My next step is to analyze using gen-linkml to materialize structured patterns.
@shreddd Tagging you in this issue as it pertains to the database discussion. This would be easy in a relational database with a foreign key constraint. In practice for re-iding this has meant we've had to write a bunch of ad hoc mongo scripts to try and cover the gaps in using linkmls existing validation.
@sierra-moxon @turbomam is there an update on this? We've had to implement ad-hoc code here to make sure the values for was_generated_by follow napa style identifiers. Is the only short term solution to set a pattern with slot usage?
@turbomam or @sierra-moxon do you have time to fix the ranges for was_informed_by and was_generated by separate if figuring out how to validate this. Code that @PeopleMakeCulture is prototyping checks the type and some of the data objects are showing errors b/c was_generated_by values are not of type Activity.

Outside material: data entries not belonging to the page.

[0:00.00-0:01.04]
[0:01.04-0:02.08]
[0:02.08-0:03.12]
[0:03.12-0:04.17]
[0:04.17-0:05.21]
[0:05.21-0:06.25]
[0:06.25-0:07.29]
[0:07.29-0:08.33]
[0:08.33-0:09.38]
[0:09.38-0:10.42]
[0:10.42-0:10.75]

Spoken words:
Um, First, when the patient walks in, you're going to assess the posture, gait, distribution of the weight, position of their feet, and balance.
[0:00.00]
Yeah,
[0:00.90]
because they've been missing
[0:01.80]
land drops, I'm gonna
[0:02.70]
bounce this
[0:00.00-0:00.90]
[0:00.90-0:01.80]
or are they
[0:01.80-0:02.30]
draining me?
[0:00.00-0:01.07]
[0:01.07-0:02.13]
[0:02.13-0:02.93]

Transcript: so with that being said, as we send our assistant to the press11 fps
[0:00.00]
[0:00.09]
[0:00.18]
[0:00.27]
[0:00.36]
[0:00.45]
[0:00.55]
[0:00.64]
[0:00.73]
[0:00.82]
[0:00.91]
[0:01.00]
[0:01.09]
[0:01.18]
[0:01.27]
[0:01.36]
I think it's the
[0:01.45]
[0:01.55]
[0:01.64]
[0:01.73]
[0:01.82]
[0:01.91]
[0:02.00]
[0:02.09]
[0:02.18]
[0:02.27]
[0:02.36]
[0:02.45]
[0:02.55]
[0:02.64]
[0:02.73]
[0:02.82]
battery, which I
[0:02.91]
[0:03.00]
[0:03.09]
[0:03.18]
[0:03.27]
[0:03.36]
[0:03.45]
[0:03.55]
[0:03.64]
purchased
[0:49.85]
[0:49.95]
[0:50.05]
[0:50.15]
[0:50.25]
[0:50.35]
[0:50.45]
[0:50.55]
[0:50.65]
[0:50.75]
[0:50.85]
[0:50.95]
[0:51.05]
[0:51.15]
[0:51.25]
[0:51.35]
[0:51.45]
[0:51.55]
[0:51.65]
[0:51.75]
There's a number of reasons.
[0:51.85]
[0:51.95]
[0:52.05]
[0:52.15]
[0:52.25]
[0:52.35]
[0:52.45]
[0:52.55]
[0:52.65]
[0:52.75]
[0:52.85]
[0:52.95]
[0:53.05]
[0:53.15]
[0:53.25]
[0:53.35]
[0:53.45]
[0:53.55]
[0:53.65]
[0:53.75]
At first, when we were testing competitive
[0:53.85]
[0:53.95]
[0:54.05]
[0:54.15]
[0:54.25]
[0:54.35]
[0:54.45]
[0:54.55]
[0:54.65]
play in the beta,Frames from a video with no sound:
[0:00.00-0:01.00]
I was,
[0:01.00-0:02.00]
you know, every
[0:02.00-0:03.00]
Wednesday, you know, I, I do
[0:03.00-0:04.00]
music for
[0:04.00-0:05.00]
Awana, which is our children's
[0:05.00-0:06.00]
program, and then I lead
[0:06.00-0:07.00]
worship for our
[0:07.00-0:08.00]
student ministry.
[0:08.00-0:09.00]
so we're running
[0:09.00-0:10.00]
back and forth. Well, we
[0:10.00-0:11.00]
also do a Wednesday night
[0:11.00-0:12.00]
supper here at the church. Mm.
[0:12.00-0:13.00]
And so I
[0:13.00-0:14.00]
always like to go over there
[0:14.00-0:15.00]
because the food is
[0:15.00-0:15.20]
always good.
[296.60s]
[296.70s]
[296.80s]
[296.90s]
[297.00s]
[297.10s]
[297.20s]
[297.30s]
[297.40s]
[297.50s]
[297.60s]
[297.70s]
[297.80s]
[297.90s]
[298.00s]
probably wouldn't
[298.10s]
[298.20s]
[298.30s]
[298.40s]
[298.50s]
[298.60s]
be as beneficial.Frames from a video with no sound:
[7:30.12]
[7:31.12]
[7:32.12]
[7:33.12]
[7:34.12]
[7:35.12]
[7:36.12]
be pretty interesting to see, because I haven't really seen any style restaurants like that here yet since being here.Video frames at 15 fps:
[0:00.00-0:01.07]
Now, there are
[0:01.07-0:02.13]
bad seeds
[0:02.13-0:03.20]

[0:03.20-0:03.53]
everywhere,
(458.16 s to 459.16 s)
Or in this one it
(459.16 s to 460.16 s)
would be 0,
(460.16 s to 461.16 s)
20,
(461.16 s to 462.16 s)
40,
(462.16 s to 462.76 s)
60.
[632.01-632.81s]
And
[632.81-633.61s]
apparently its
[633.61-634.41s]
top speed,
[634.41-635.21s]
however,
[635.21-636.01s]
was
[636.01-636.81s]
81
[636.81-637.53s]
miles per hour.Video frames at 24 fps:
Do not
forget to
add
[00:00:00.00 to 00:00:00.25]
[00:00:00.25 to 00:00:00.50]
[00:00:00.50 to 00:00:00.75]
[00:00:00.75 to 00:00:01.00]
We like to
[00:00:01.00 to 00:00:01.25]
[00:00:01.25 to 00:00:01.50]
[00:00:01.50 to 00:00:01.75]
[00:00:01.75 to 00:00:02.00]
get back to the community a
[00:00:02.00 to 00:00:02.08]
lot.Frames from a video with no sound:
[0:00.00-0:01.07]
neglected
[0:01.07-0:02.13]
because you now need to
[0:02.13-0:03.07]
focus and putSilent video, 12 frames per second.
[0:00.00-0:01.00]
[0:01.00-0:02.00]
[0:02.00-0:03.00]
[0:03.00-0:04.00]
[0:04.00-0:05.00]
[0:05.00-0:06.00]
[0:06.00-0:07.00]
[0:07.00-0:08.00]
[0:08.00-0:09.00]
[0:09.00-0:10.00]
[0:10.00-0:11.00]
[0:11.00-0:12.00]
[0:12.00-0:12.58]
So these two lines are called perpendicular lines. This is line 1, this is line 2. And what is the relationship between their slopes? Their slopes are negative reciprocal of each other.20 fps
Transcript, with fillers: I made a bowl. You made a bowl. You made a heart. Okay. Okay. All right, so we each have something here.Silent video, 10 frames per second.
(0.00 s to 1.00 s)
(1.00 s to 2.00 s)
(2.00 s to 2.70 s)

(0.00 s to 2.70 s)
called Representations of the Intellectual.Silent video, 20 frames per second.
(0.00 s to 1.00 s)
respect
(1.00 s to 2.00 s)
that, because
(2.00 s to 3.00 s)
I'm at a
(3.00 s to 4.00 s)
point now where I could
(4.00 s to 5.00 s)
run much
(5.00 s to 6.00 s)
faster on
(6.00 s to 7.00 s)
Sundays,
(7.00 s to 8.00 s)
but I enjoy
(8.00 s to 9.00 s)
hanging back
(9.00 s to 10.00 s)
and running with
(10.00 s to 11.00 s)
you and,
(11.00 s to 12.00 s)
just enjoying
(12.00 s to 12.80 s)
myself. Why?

spoke about this at the LinkML dev call today. we propose a two-pronged approach here: 1) fix the "structured_pattern" support in JSONSchema generator 2) add flag to OWL generator to ignore structured patterns when a range constraint consisting of another class is specified.
Then in the NMDC schema, we specify structured patterns and class-range constraints to fully reconcile this.
WorkflowExecutionActivity subclasses populated was_informed_by with OmicsProcessing values. @picowatt pointed out that the specified range for was_informed_by is Activity and OmicsProcessing is a PlannedProcess, rooted in NamedThing, not under Activity. I'm not sure if this is from re-rooting OmicsProcessing. This is not causing any errors in production but the documentation is inaccurate and confusing and I can't recall where we are at with linkml enforcing range. was_informed_by doesn't not currently have a pattern constraint on it which is why we haven't been seeing any issues.